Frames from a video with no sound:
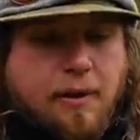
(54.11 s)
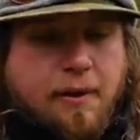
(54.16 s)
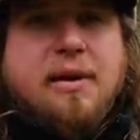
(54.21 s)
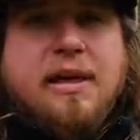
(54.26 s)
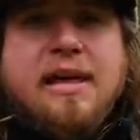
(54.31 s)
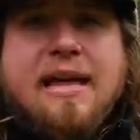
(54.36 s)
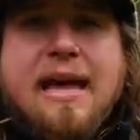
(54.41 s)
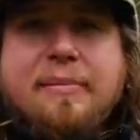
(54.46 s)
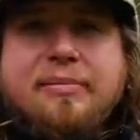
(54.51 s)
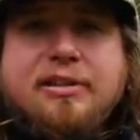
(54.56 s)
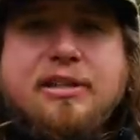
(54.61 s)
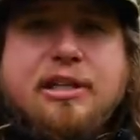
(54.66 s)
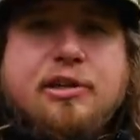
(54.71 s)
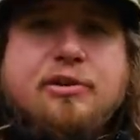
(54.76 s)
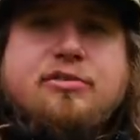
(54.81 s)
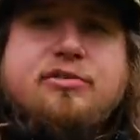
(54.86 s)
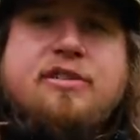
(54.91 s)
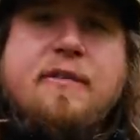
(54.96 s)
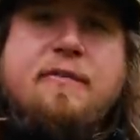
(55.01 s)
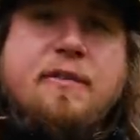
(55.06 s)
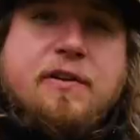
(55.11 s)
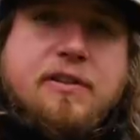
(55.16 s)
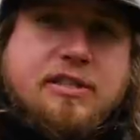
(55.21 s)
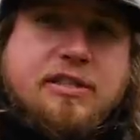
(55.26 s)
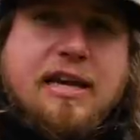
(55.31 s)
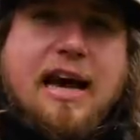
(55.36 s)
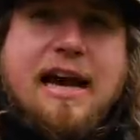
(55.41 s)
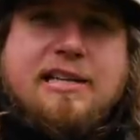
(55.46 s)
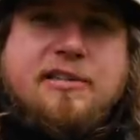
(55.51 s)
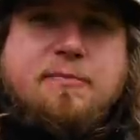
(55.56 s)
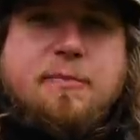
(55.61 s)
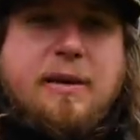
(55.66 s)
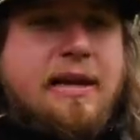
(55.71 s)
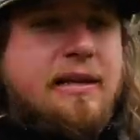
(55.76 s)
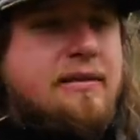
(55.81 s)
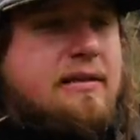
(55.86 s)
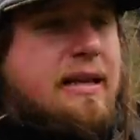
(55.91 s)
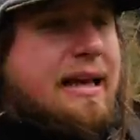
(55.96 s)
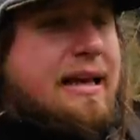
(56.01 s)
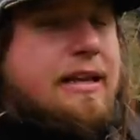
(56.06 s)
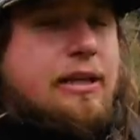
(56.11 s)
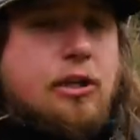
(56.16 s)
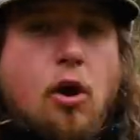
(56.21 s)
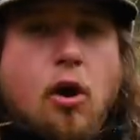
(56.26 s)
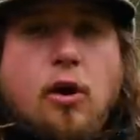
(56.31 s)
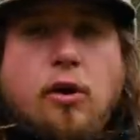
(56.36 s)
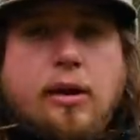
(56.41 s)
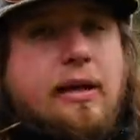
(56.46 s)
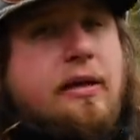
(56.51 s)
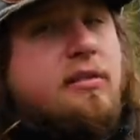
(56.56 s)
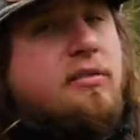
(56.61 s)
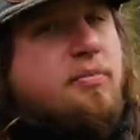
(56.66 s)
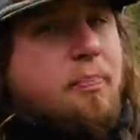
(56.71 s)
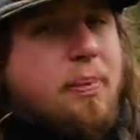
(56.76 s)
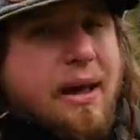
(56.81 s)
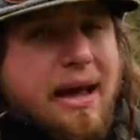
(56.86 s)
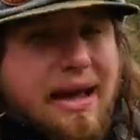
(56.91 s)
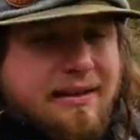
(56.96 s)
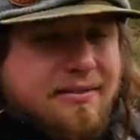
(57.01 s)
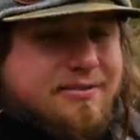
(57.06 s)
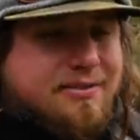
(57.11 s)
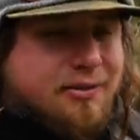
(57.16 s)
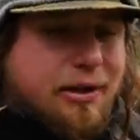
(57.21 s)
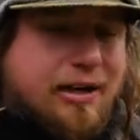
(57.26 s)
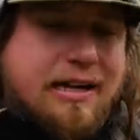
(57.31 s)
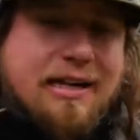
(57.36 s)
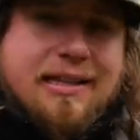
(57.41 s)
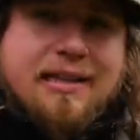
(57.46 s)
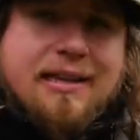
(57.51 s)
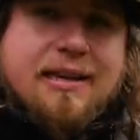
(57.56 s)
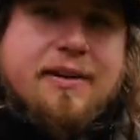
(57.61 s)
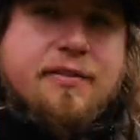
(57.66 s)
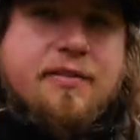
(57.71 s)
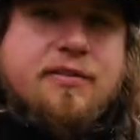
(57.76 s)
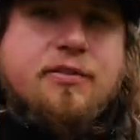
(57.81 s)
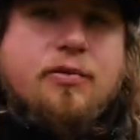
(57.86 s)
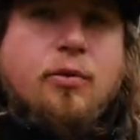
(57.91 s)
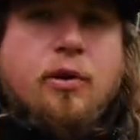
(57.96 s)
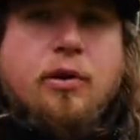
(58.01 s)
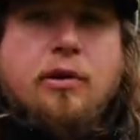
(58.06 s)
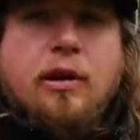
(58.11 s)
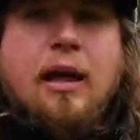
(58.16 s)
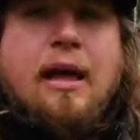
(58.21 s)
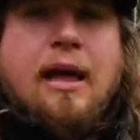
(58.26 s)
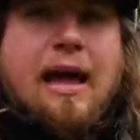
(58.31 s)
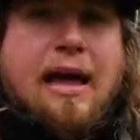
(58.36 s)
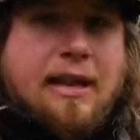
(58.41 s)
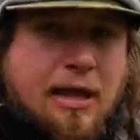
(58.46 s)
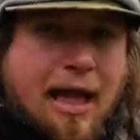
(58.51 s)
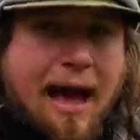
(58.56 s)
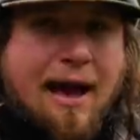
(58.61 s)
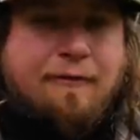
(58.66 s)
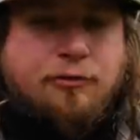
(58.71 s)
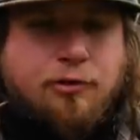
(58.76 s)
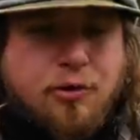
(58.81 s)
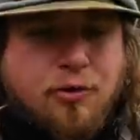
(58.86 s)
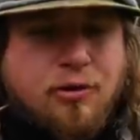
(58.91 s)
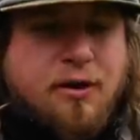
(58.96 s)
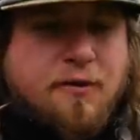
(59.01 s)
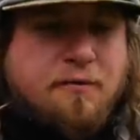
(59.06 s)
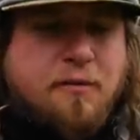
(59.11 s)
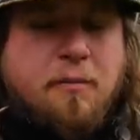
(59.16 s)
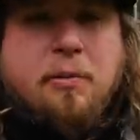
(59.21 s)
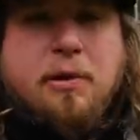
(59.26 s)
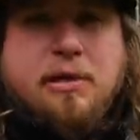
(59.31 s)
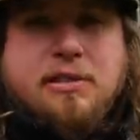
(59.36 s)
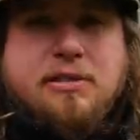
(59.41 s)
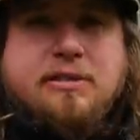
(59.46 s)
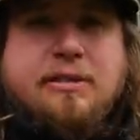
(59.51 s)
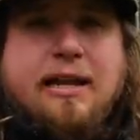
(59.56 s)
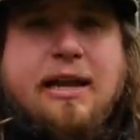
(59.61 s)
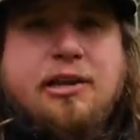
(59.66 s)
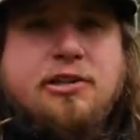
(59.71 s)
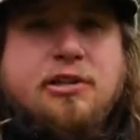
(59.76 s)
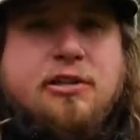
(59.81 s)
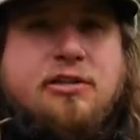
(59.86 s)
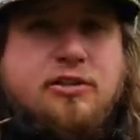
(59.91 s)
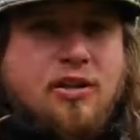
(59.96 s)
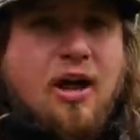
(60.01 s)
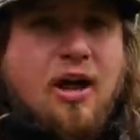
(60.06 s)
Being able to use different size beads, yarnies, baits, or anything of the sort, and you have two different presentations,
::::
Action item:
Could you transcribe every entry exactly, leaving out the pictures?

Answer to this problem:
Frames from a video with no sound:
(54.11 s)
(54.16 s)
(54.21 s)
(54.26 s)
(54.31 s)
(54.36 s)
(54.41 s)
(54.46 s)
(54.51 s)
(54.56 s)
(54.61 s)
(54.66 s)
(54.71 s)
(54.76 s)
(54.81 s)
(54.86 s)
(54.91 s)
(54.96 s)
(55.01 s)
(55.06 s)
(55.11 s)
(55.16 s)
(55.21 s)
(55.26 s)
(55.31 s)
(55.36 s)
(55.41 s)
(55.46 s)
(55.51 s)
(55.56 s)
(55.61 s)
(55.66 s)
(55.71 s)
(55.76 s)
(55.81 s)
(55.86 s)
(55.91 s)
(55.96 s)
(56.01 s)
(56.06 s)
(56.11 s)
(56.16 s)
(56.21 s)
(56.26 s)
(56.31 s)
(56.36 s)
(56.41 s)
(56.46 s)
(56.51 s)
(56.56 s)
(56.61 s)
(56.66 s)
(56.71 s)
(56.76 s)
(56.81 s)
(56.86 s)
(56.91 s)
(56.96 s)
(57.01 s)
(57.06 s)
(57.11 s)
(57.16 s)
(57.21 s)
(57.26 s)
(57.31 s)
(57.36 s)
(57.41 s)
(57.46 s)
(57.51 s)
(57.56 s)
(57.61 s)
(57.66 s)
(57.71 s)
(57.76 s)
(57.81 s)
(57.86 s)
(57.91 s)
(57.96 s)
(58.01 s)
(58.06 s)
(58.11 s)
(58.16 s)
(58.21 s)
(58.26 s)
(58.31 s)
(58.36 s)
(58.41 s)
(58.46 s)
(58.51 s)
(58.56 s)
(58.61 s)
(58.66 s)
(58.71 s)
(58.76 s)
(58.81 s)
(58.86 s)
(58.91 s)
(58.96 s)
(59.01 s)
(59.06 s)
(59.11 s)
(59.16 s)
(59.21 s)
(59.26 s)
(59.31 s)
(59.36 s)
(59.41 s)
(59.46 s)
(59.51 s)
(59.56 s)
(59.61 s)
(59.66 s)
(59.71 s)
(59.76 s)
(59.81 s)
(59.86 s)
(59.91 s)
(59.96 s)
(60.01 s)
(60.06 s)
Being able to use different size beads, yarnies, baits, or anything of the sort, and you have two different presentations,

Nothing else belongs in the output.